Look back across all 10 stages. Pick the stage where the biggest thing clicked for you. Tell your parent about that stage in sentence 5 (the favorite part). The most memorable moment of your week is also the most memorable thing for them.
Test your finished demo
- Both tabs (Teachable Machine + RAISE Playground) are open.
- You clicked the green flag once and confirmed the AI responds.
- You said all six demo sentences out loud from memory.
- You did a full 90-second run-through and stayed under time.
- Your laptop charger is plugged in.
- Your volume is on.
- Design check. Imagine your parent has never seen Teachable Machine or RAISE Playground. After your 90-second demo, can they explain (in one sentence) what your game does? If yes, your demo works.
If it breaks (during the demo)
This is the real demo-day playbook. Things will go wrong. Keep talking. Fix calmly.
- My game doesn't start when I click the green flag. Don't panic. Say "give me one second — let me reload" and use the demo script to introduce the AI while it loads. Refresh the RAISE tab if needed.
- The AI doesn't recognize my hand mid-demo. Move closer to the camera. Adjust the lighting. If it still fails, say "sometimes the AI needs a moment — that's part of working with real machine learning" — that's true, and it sounds confident.
- The catch sound plays 10 times. Don't acknowledge it. Keep playing. The parent will laugh once and forget by the end.
- The game crashes mid-round. Say "that's a bug I found in playtest — let me reset" and click green flag again. Bugs in demos are normal.
- A parent asks a question I don't know. Say "good question — let me show you the part that does that" and open your code. Parents love seeing the code. The answer often shows itself.
- I forget my demo script entirely. Just play the game and narrate what's happening. "My hand makes the sprite move. The score goes up when I catch the star. I trained the AI from scratch this week." Three sentences is enough.
The thing nobody tells you: parents don't expect a perfect product. They want to see that their kid built something this week. The game running is enough. Talking about it with confidence is the rest.
This is the most emotional stage of the week. Some campers will be over-the-moon excited. Some will be quietly anxious. Both are normal at ages 7–9. Walk the room ten minutes before parents arrive and check in with the quiet ones — a small encouragement ("I watched your demo run, it works great") goes a long way.

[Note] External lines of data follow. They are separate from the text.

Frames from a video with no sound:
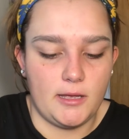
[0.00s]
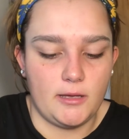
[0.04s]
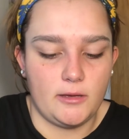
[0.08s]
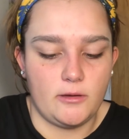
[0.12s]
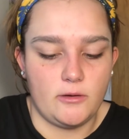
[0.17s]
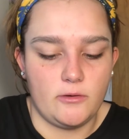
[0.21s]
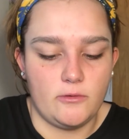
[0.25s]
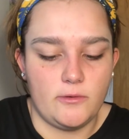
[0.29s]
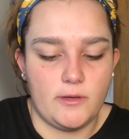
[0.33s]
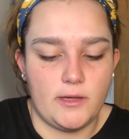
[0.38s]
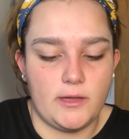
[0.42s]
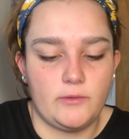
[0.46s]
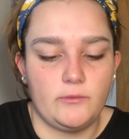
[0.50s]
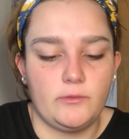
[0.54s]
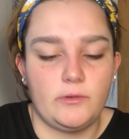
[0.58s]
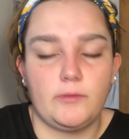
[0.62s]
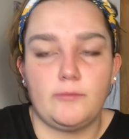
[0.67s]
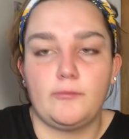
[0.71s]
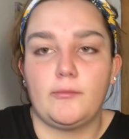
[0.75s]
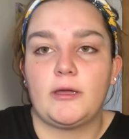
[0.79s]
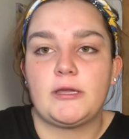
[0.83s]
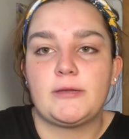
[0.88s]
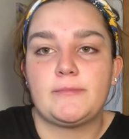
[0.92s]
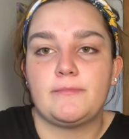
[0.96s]
go in with
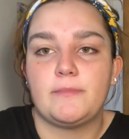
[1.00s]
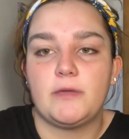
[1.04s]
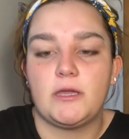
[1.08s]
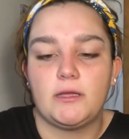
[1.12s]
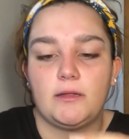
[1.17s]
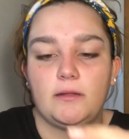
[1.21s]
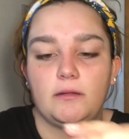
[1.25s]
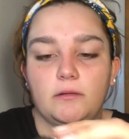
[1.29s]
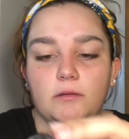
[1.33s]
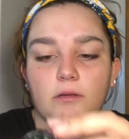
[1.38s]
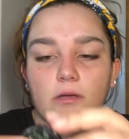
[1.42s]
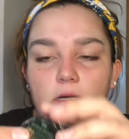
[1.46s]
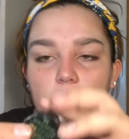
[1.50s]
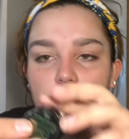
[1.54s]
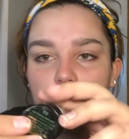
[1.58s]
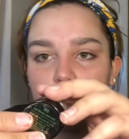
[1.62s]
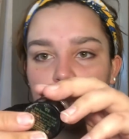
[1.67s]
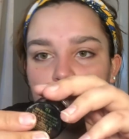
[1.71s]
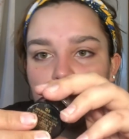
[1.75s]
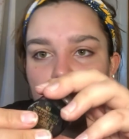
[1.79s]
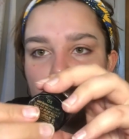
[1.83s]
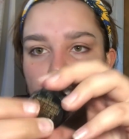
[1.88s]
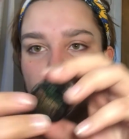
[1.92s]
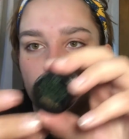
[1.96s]
my Milani
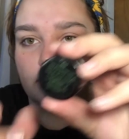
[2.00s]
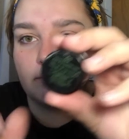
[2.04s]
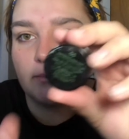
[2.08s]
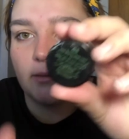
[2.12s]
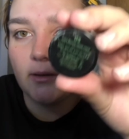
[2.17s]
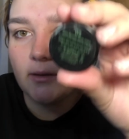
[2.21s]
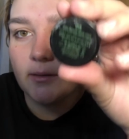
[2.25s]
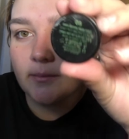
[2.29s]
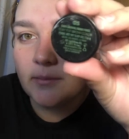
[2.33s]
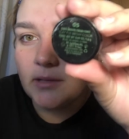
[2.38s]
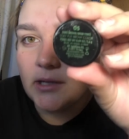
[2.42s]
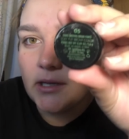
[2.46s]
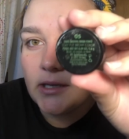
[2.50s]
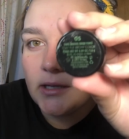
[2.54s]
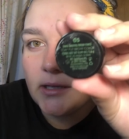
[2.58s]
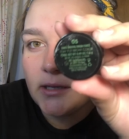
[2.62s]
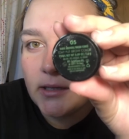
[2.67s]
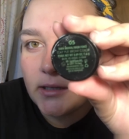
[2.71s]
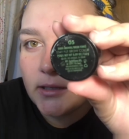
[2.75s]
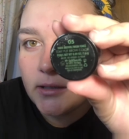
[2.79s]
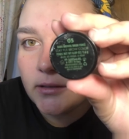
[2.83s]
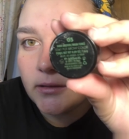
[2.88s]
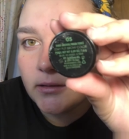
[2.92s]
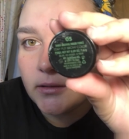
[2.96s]
Dip Pomade
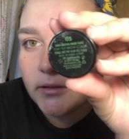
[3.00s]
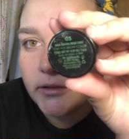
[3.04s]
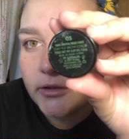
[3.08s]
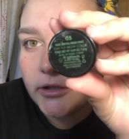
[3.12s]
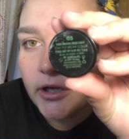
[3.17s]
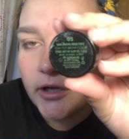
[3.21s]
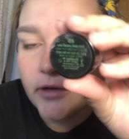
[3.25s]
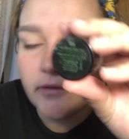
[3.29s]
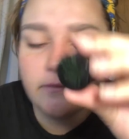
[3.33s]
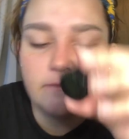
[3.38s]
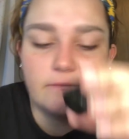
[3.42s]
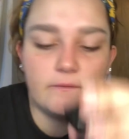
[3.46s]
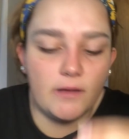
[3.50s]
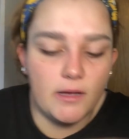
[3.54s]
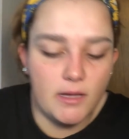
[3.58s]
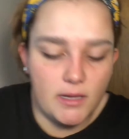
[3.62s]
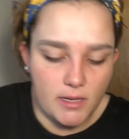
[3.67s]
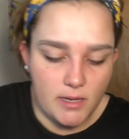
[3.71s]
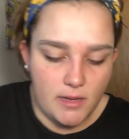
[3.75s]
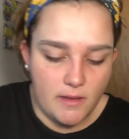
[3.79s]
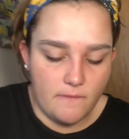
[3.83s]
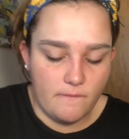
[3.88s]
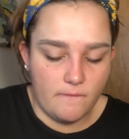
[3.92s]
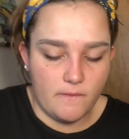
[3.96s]
in the shade
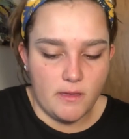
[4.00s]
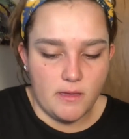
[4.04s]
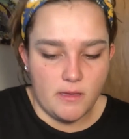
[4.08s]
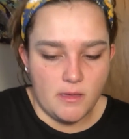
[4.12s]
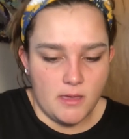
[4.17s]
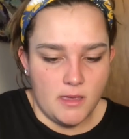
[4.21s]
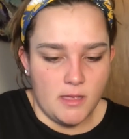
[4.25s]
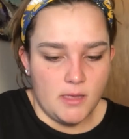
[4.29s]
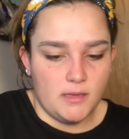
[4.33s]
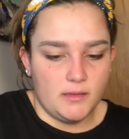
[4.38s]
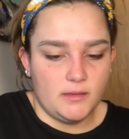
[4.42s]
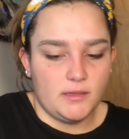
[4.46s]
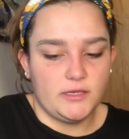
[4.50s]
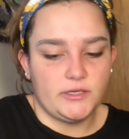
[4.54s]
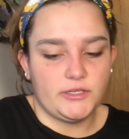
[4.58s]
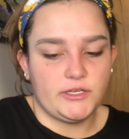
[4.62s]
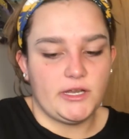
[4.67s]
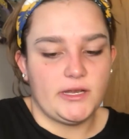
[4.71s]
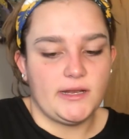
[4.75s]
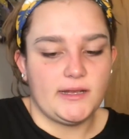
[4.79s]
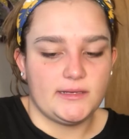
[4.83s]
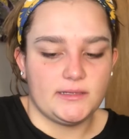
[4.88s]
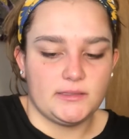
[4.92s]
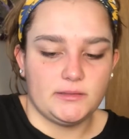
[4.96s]
5. This shade
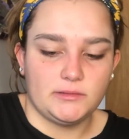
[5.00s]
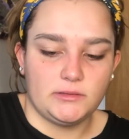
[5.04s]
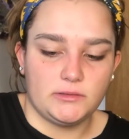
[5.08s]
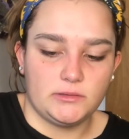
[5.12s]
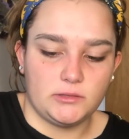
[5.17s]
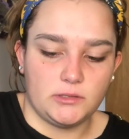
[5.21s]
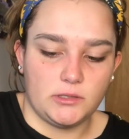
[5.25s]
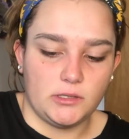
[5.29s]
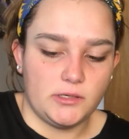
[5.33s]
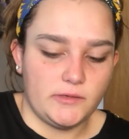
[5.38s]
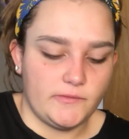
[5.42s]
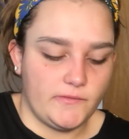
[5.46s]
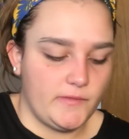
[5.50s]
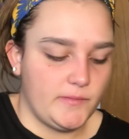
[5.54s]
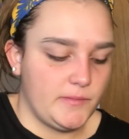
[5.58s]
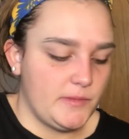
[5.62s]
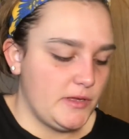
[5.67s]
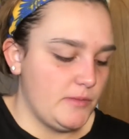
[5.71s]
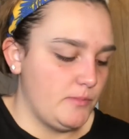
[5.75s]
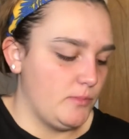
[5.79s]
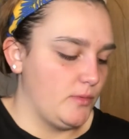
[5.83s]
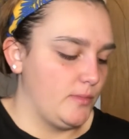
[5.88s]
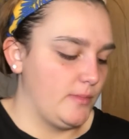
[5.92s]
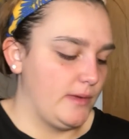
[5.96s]
is a little dark for me,
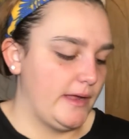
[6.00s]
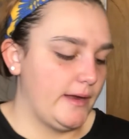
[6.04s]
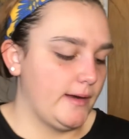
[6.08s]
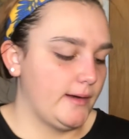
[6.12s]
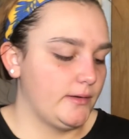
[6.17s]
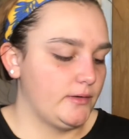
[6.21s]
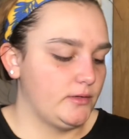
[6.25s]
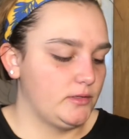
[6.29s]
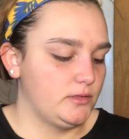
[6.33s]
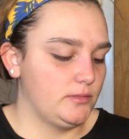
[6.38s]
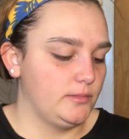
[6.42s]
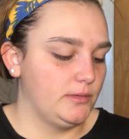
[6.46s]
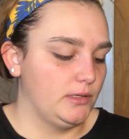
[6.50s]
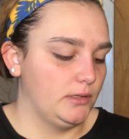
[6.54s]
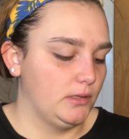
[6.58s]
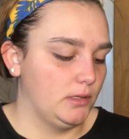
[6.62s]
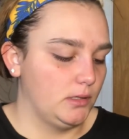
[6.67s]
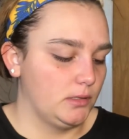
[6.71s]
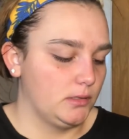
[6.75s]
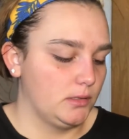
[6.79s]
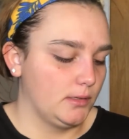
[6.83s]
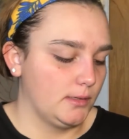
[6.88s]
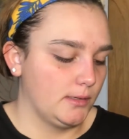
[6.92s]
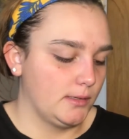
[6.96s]
but my hair used to be a lot
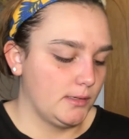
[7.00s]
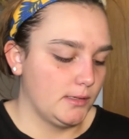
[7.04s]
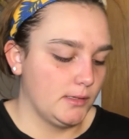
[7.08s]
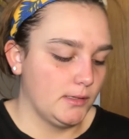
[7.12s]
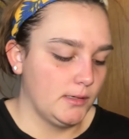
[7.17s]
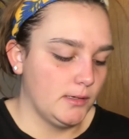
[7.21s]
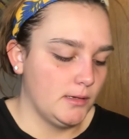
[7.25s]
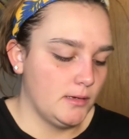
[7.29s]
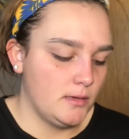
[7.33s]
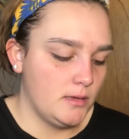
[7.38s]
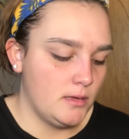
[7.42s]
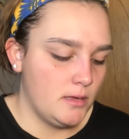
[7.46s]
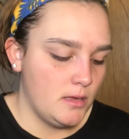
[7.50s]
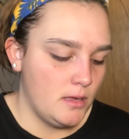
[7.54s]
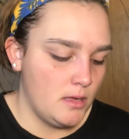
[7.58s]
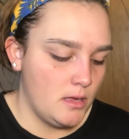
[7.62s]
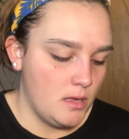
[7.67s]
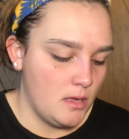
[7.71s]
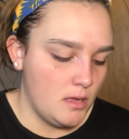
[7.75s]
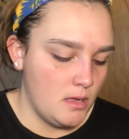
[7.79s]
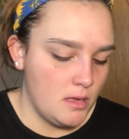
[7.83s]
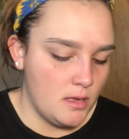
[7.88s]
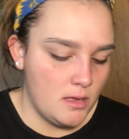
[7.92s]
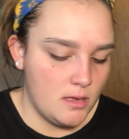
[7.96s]
darker.
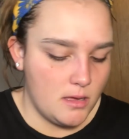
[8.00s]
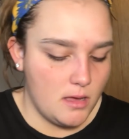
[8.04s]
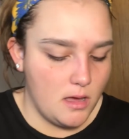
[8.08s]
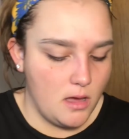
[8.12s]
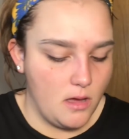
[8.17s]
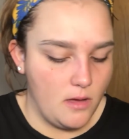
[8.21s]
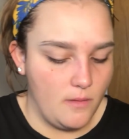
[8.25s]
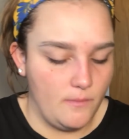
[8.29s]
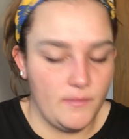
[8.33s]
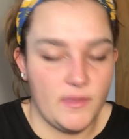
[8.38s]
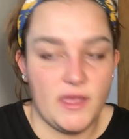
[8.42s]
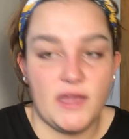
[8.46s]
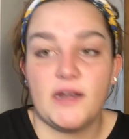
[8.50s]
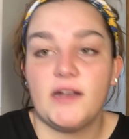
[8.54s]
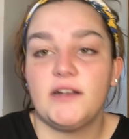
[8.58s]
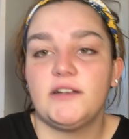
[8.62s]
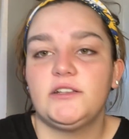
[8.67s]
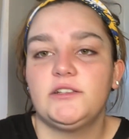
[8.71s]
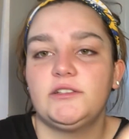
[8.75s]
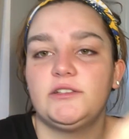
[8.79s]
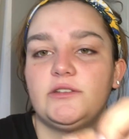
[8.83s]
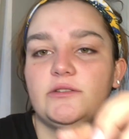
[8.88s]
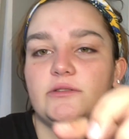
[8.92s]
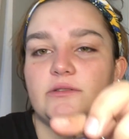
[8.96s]
And I
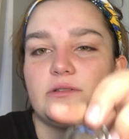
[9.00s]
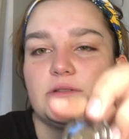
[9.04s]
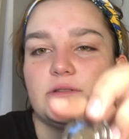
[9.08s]
just used the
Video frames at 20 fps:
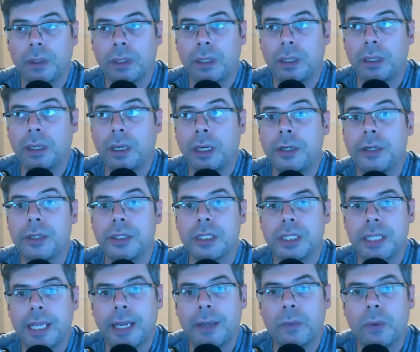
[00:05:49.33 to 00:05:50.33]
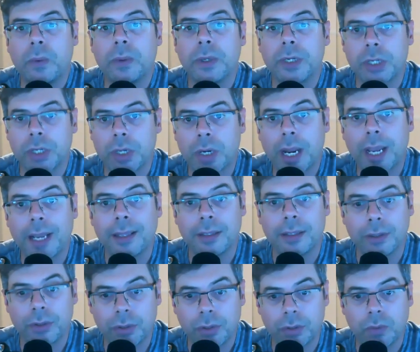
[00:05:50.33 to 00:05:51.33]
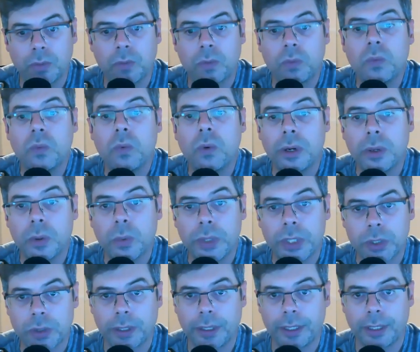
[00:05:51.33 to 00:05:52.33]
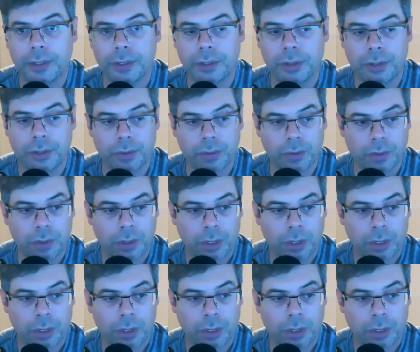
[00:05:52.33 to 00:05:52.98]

understand what we're trying to do. What are we trying to do?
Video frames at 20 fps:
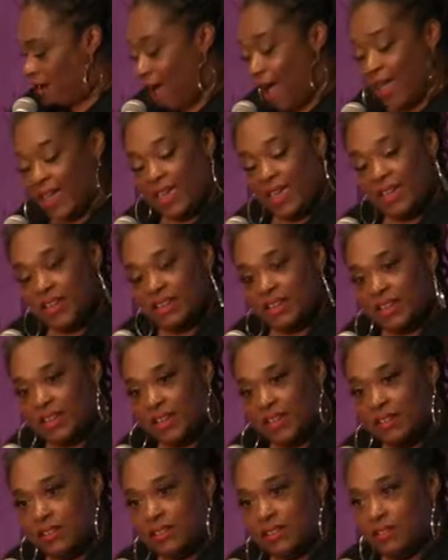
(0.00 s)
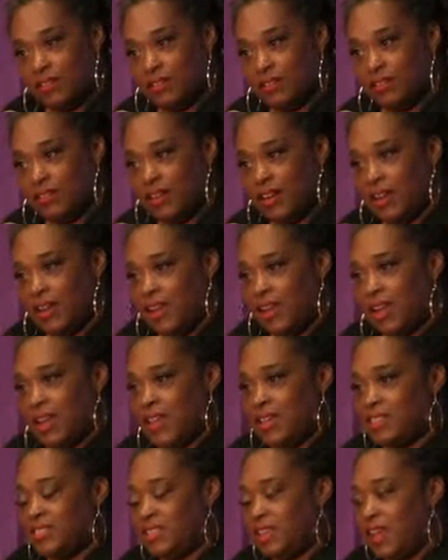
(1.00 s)
I ended
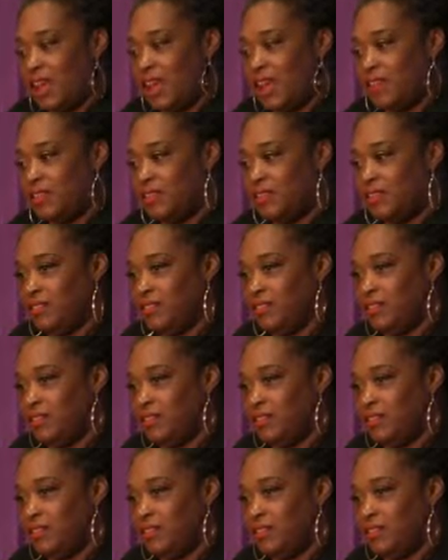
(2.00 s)
is that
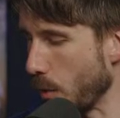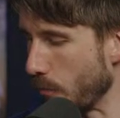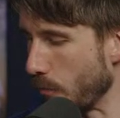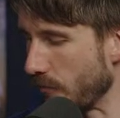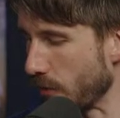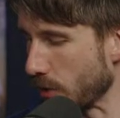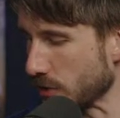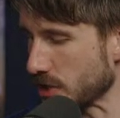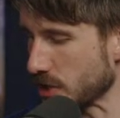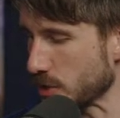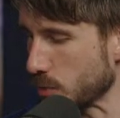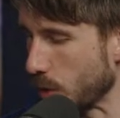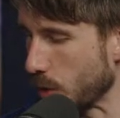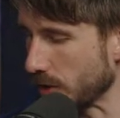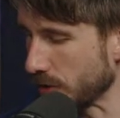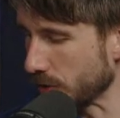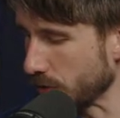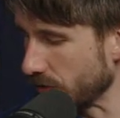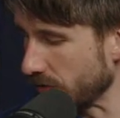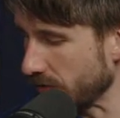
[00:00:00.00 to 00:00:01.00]
verses
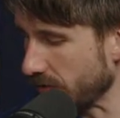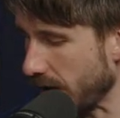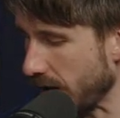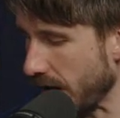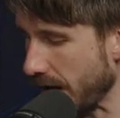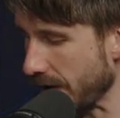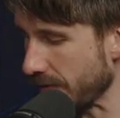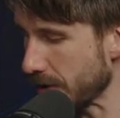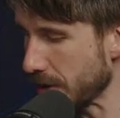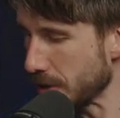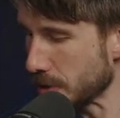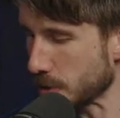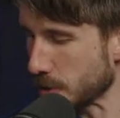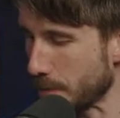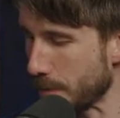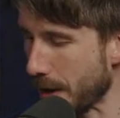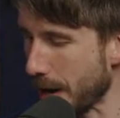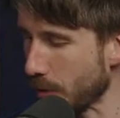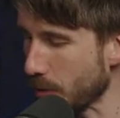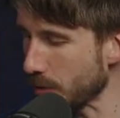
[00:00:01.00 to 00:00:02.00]
1 through 5. So
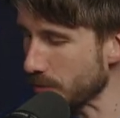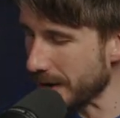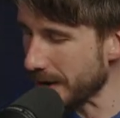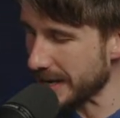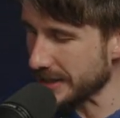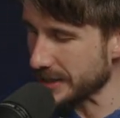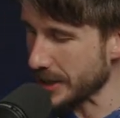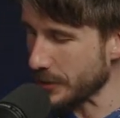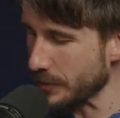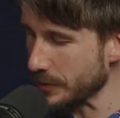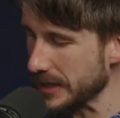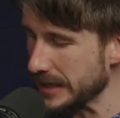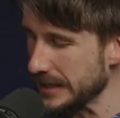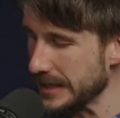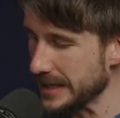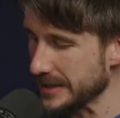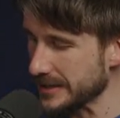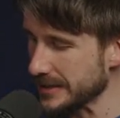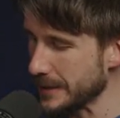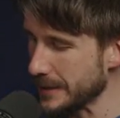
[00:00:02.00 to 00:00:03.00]
bear with me as I read
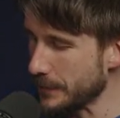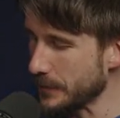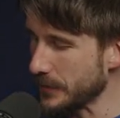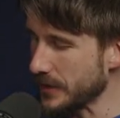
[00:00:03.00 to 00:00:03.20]
this,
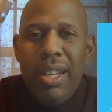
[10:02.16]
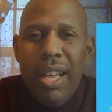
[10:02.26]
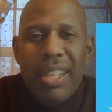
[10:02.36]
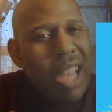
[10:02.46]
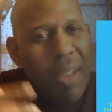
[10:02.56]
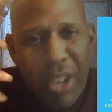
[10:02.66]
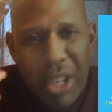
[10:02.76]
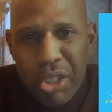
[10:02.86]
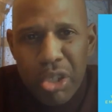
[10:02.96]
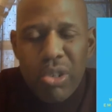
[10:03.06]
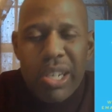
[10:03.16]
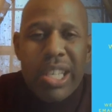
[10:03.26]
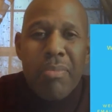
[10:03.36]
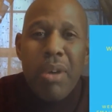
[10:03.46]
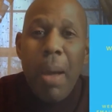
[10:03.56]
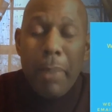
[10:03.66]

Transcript: It's time for us to dream,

The single biggest risk on demo morning: a model URL that no longer loads. Have a coach do a sweep at the start of this hour and confirm every camper's green flag triggers a working AI. If one is broken, re-export from Teachable Machine before parents arrive.
When parents are circulating, your job as a coach is to be invisible. Don't translate for the camper. Don't finish their sentences. Let them stumble through their script. The parent is here to see their kid speak — not a polished presentation. Quiet support beats running commentary every time.
If a demo fails completely (model won't load, RAISE crashes), have the camper show the screenshot or screen-recording backup from Stage 9's hard stretch. Always have a backup.
After the parent leaves the camper's station, give a quick fist-bump or "that was great". Five days of work landed today. The camper needs to feel that the work was seen.